* AVAILABLE DATA *
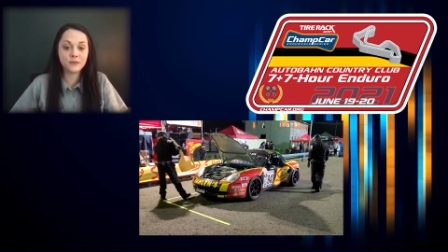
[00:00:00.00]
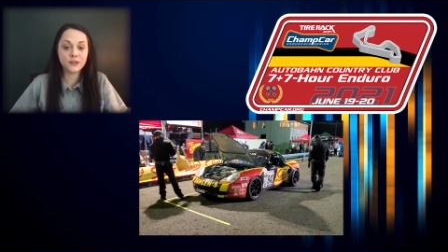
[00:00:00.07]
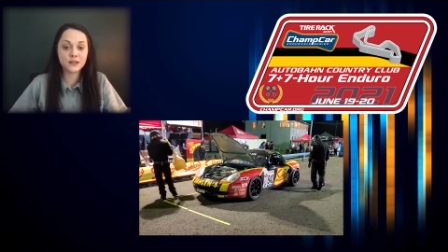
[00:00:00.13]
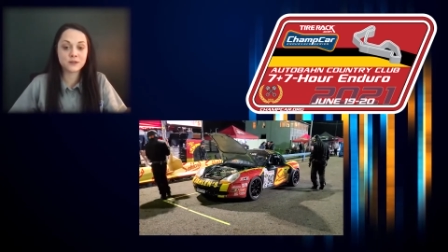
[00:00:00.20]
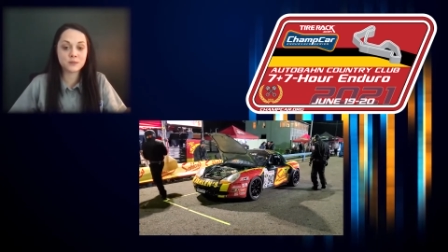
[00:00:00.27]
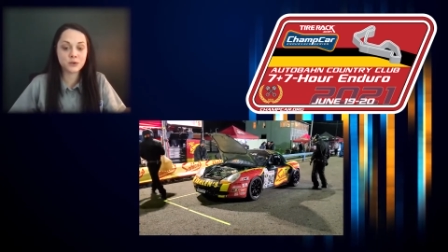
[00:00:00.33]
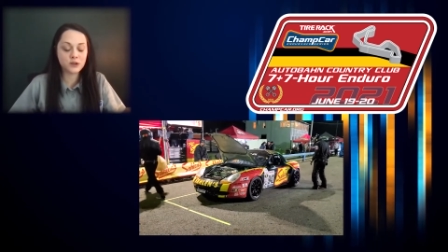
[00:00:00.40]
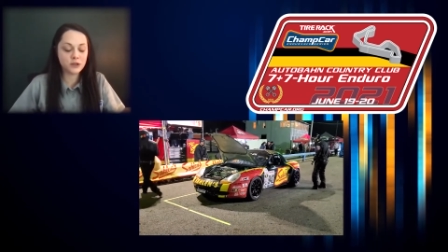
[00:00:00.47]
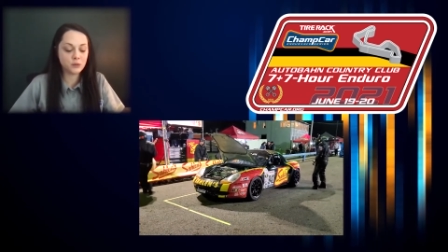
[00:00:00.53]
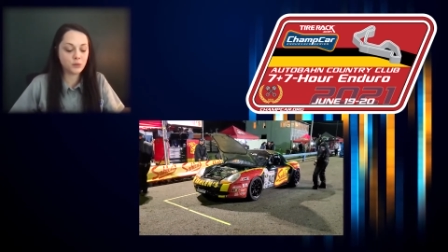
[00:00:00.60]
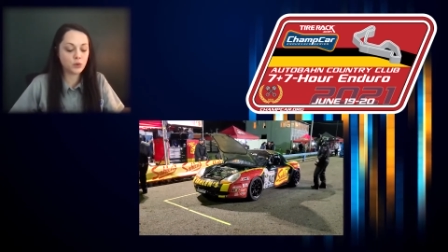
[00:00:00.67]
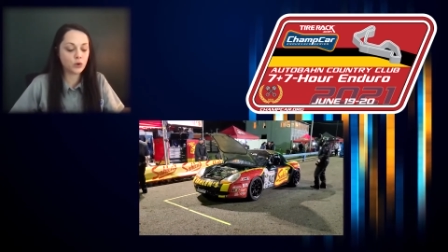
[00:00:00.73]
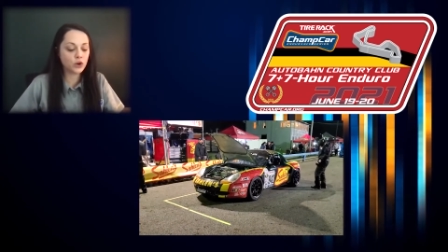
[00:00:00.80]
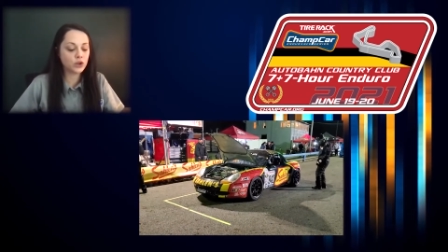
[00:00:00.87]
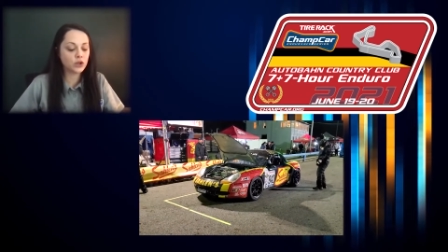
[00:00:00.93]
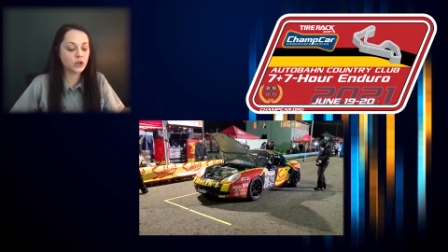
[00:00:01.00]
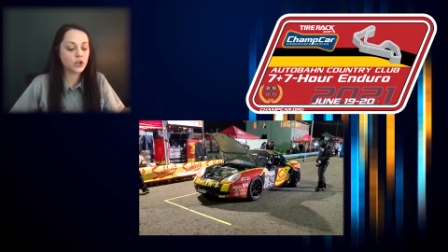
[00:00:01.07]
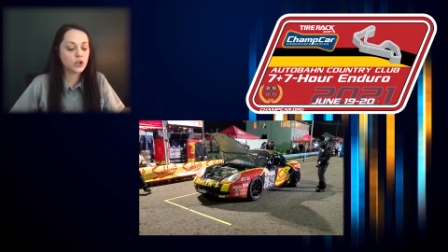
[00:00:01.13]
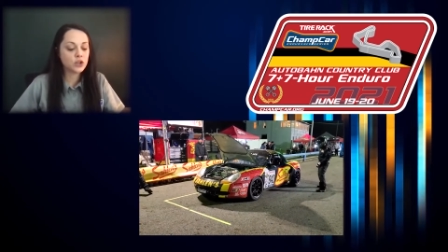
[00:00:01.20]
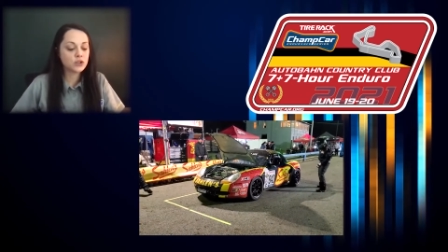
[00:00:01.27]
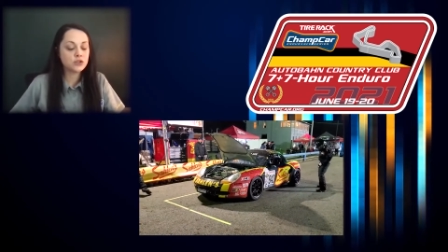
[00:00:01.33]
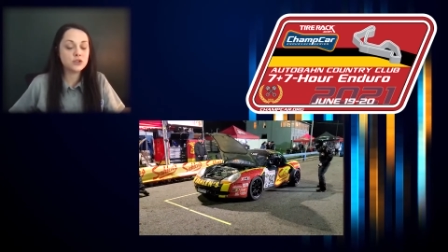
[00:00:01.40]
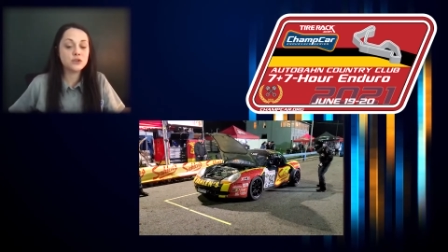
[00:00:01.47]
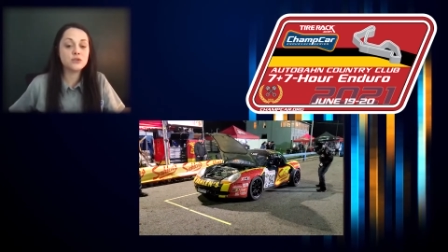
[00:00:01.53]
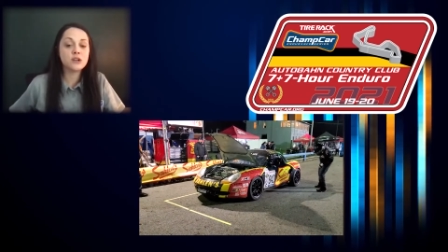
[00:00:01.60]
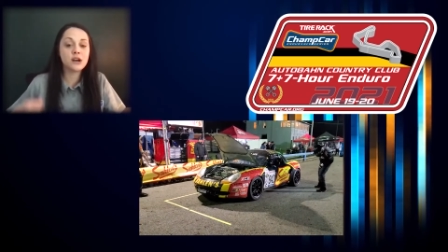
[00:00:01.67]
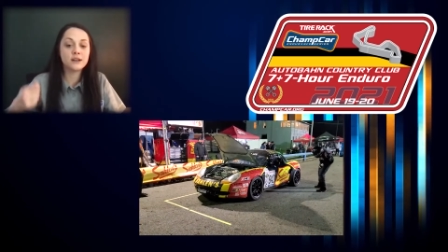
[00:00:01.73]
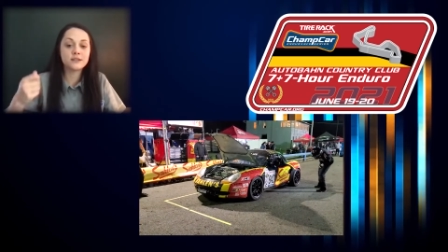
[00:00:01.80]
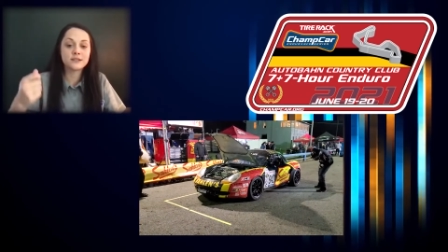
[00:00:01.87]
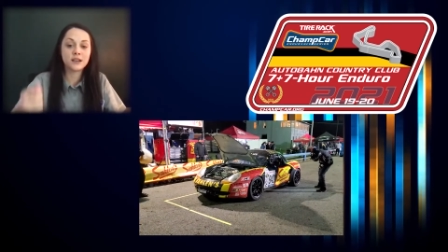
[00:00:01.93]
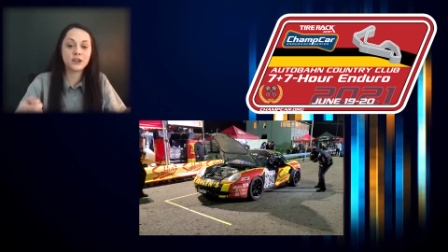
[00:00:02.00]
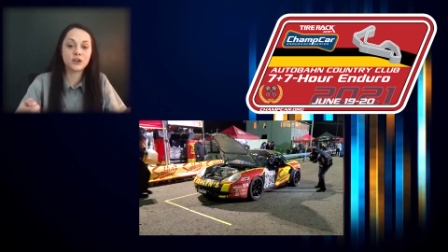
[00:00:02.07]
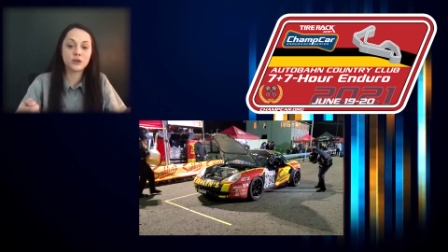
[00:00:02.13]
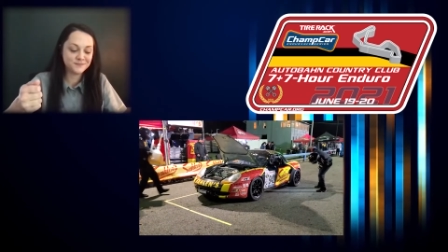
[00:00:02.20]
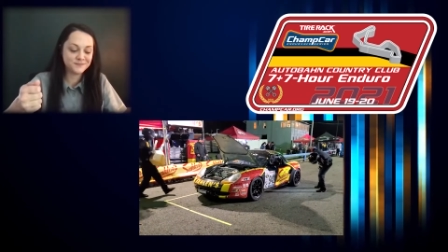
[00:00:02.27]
That's pretty important. Do not set your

* INSTRUCTIONS FOR THE TASK *
Only the lines from the one holding "[00:00:00.80]" through the end of the records belong in the answer, copied exactly and without pictures.

* RESULT OF THE EXERCISE *
[00:00:00.80]
[00:00:00.87]
[00:00:00.93]
[00:00:01.00]
[00:00:01.07]
[00:00:01.13]
[00:00:01.20]
[00:00:01.27]
[00:00:01.33]
[00:00:01.40]
[00:00:01.47]
[00:00:01.53]
[00:00:01.60]
[00:00:01.67]
[00:00:01.73]
[00:00:01.80]
[00:00:01.87]
[00:00:01.93]
[00:00:02.00]
[00:00:02.07]
[00:00:02.13]
[00:00:02.20]
[00:00:02.27]
That's pretty important. Do not set your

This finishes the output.